The importance of precautions

To protect your business, it’s critical to remove that temptation, whether it’s financial or revenge-oriented in nature. There are several steps you can take to sidestep the risks involved with layoffs and orphaned accounts:

  • Establish a process. Make sure you have a formal procedure in place for dismissing employees -- and stick with it. In small companies, the sense of tight-knit community can override practical considerations when it comes to the emotion-filled act of laying off an employee, say the experts. Put together a checklist involving IT access. Make sure the employee signs a document attesting that he or she is not taking anything with them, says Miora.
  • Terminate access immediately. Business owners are sometimes tempted themselves, says Miora. You might want to get a couple of days’ more work out of an employee, or you might want to soften the blow of the layoff by having the employee work another week or two. “A couple of days of extra work could end up costing you months and years of hard-earned customer lists,” says Miora. “Grab that computer. You can’t let them keep it another day, another minute. Remove that person’s access to everything. The instant you tell them they’re gone, they have to be gone." Escort the employee out the door, says Miora. It might feel awkward and rude, but not allowing them to log on one last time is critical. “It goes against the grain a little bit, but as I say, security is contrary to politeness.”

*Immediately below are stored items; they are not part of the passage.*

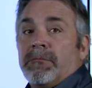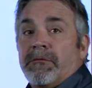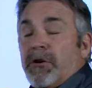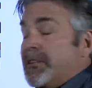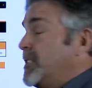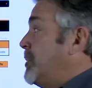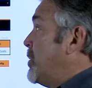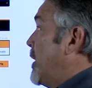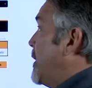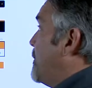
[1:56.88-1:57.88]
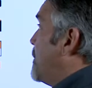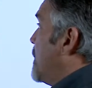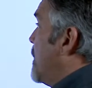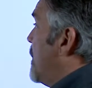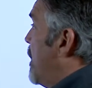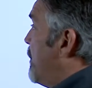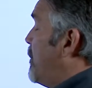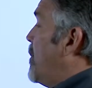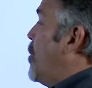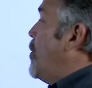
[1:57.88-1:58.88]
very simply.
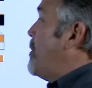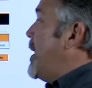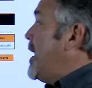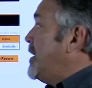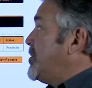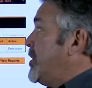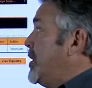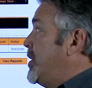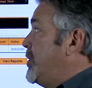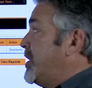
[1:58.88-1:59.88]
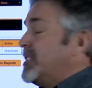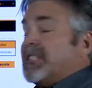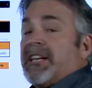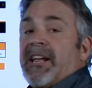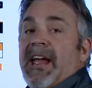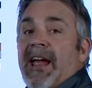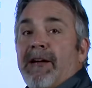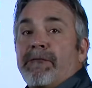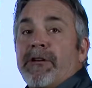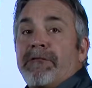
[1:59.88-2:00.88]
From the home page, you can see
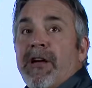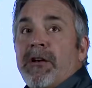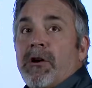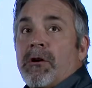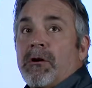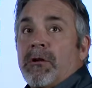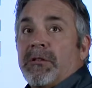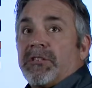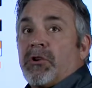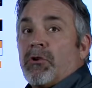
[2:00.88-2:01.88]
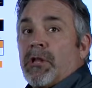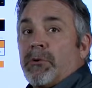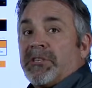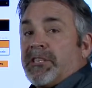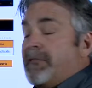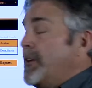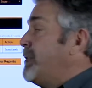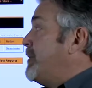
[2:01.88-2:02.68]
every vendor that's currently receiving a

  •  Monitor log events. “Knowing there’s an accountability process in place actually deters a lot of people,’’ says Libenson.  Current employees might be tempted to log in through an orphaned account to cause mischief.  There are security products on the market that enable you to log key strokes, prevent the erasure of logs and send alerts to management when someone attempts to access an unauthorized area.

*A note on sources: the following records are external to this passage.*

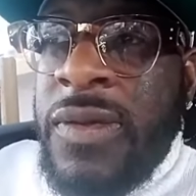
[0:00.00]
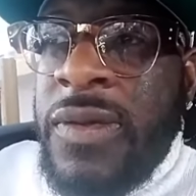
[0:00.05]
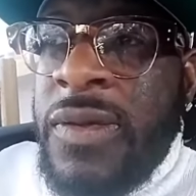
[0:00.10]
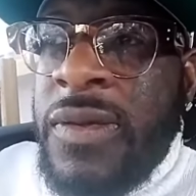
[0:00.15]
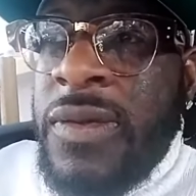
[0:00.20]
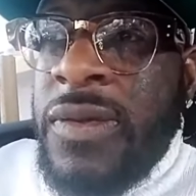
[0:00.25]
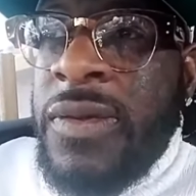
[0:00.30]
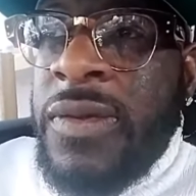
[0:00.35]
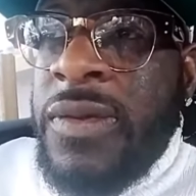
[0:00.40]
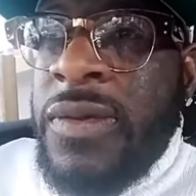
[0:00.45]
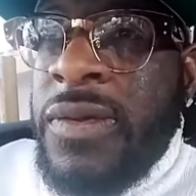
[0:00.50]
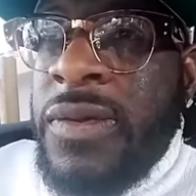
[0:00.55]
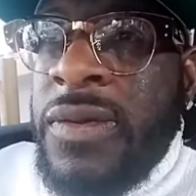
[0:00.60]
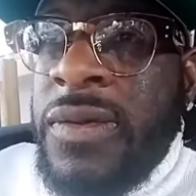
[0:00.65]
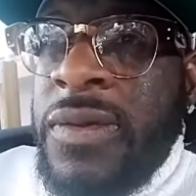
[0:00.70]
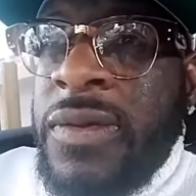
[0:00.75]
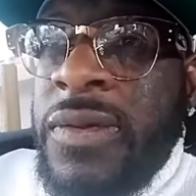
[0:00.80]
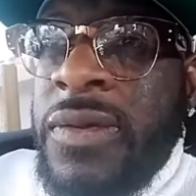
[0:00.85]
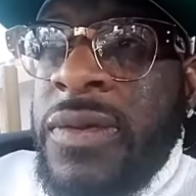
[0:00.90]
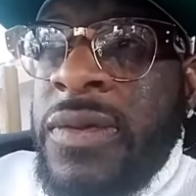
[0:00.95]
Did you ever
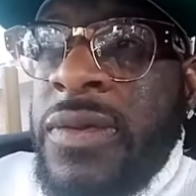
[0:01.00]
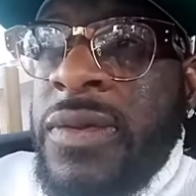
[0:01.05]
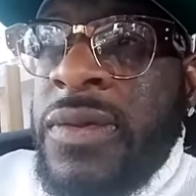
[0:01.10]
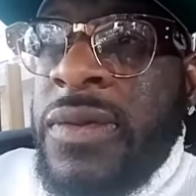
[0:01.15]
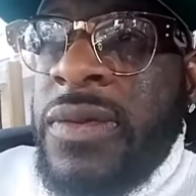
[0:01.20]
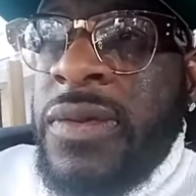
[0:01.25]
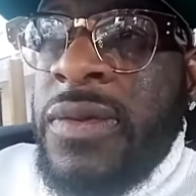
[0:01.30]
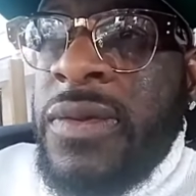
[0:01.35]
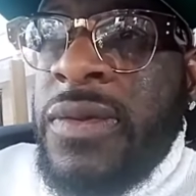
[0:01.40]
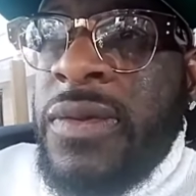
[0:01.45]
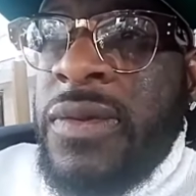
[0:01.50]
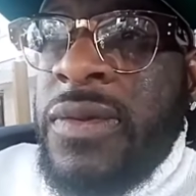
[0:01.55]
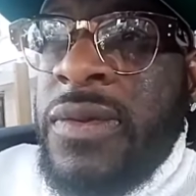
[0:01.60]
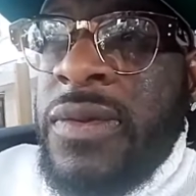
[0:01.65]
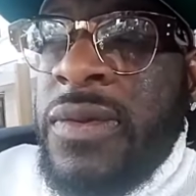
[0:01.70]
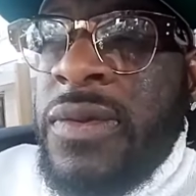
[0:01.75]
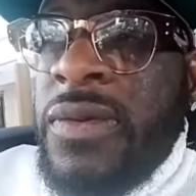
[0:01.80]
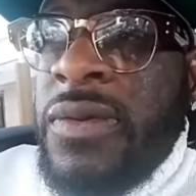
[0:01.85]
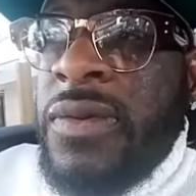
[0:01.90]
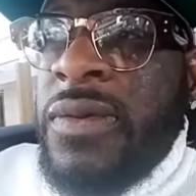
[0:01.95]
find out who
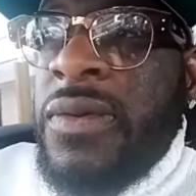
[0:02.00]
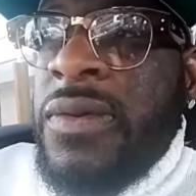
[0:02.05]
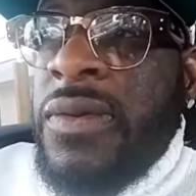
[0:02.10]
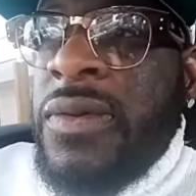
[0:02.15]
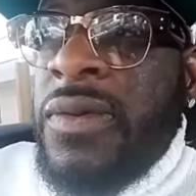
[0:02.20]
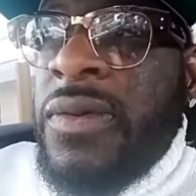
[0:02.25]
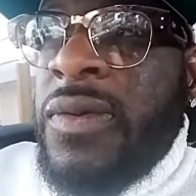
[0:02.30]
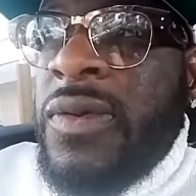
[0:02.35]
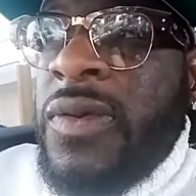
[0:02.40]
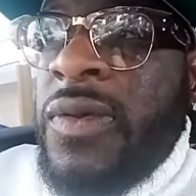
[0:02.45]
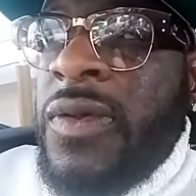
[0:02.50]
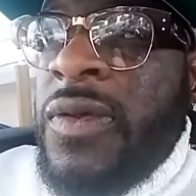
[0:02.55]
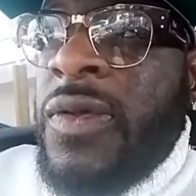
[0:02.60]
deleted your page?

  •  Inventory access. Maintain a list of every employee and what systems they are permitted to access, advises Libenson.  Doing a regular inventory of this list can help ensure that employees only have access to data they truly need. You’ll also know just what access you need to disable when an employee leaves.
  •  Practice good password management. Libenson hears stories about passwords scrawled on whiteboards in IT departments. “A small company is even more vulnerable because you have fewer IT people, so hence they tend to share a lot,’’ she says. “If administrators are sharing one password, that’s a big no-no. You have no accountability.”  Products that dynamically change passwords have come down in cost, Libenson says. And vendors such as Symark are eager to recruit new business in this down economy.

Keep in mind what’s at risk if you don’t take the time to disable an orphaned account, say the experts. “The sad thing is it’s so easy to set up roadblocks.”